The first condition to become a writer is to have something to say.
It reminds me of the anecdote from the stormy life of Napoleon.
Each time the Frenchman conquered the town, he expected a 21-gun salute. One time the expectation was not met, and the town was silent. No sounds of celebration. He called the local Mairé, demanding the explanations. Poor official came sweating, fearing for his life. He apologized profusely and then tried to explain.
“Sire, I can give you ten reasons we couldn’t greet you in your customary way. First of all, we don’t have guns…”
“That’s enough,” Napoleon interrupted. “I don’t need to hear the other nine.”
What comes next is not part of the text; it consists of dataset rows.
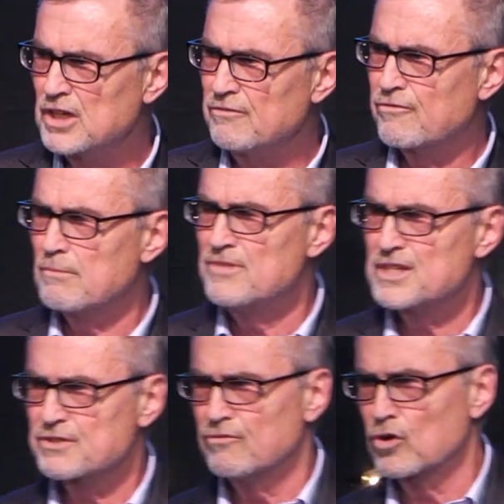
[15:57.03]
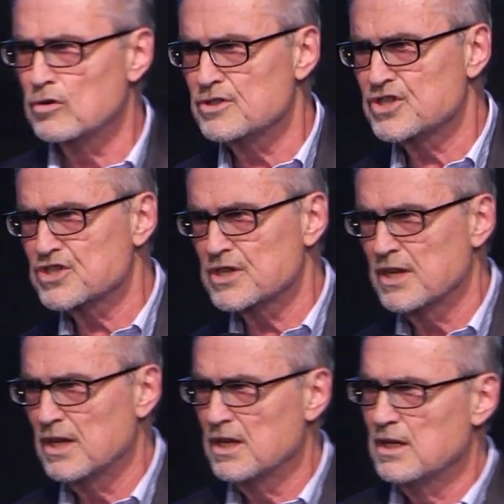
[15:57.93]
from this verse.
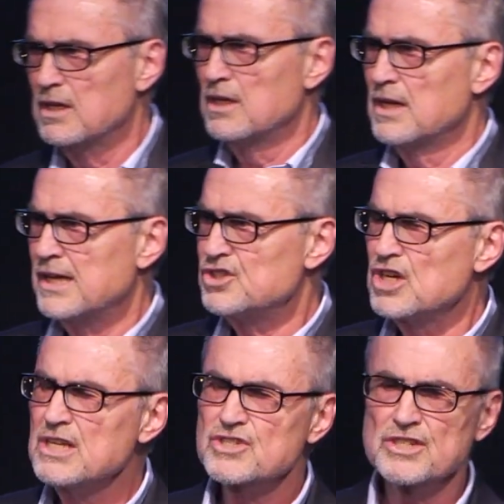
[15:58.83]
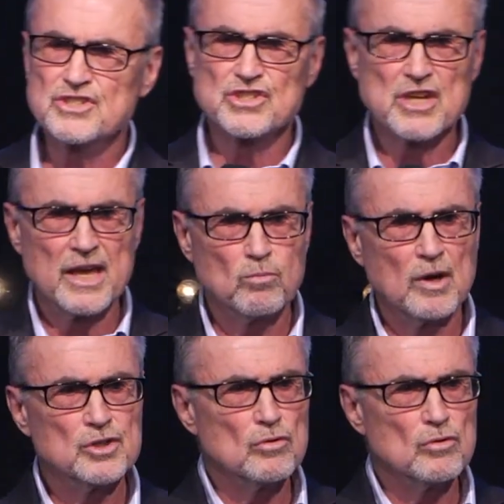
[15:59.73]
And Jesus said, when you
Even the best written book is hollow when there is no story there.
First things first.
2 thoughts on “How to become a writer”
Each person has their own testimony. The things they have heard, seen and done formulate their unique perspective on life. We may be our own worst critic and discount our life in the aggregate. Every person has stories. Some refuse to share and they remain within. If they choose to share then they must choose constructive words in a manner that will connect them with their intended audience. A really good writer can describe scenes with words that paint pictures in the mind of their readers and stir their imaginations. Some books give knowledge for those who choose to receive it. Some books give understanding for those who are searching. Other books cause the reader to ask: “how would I feel if that happened to me?” The human condition is such that we quite often cannot control what happens but we can choose how we will respond.
Well you know a lot of Texas folks are about guns. As a child growing up my dad had a hunting gun. He used it to shoot amardillos that would tear up our yard and that was all.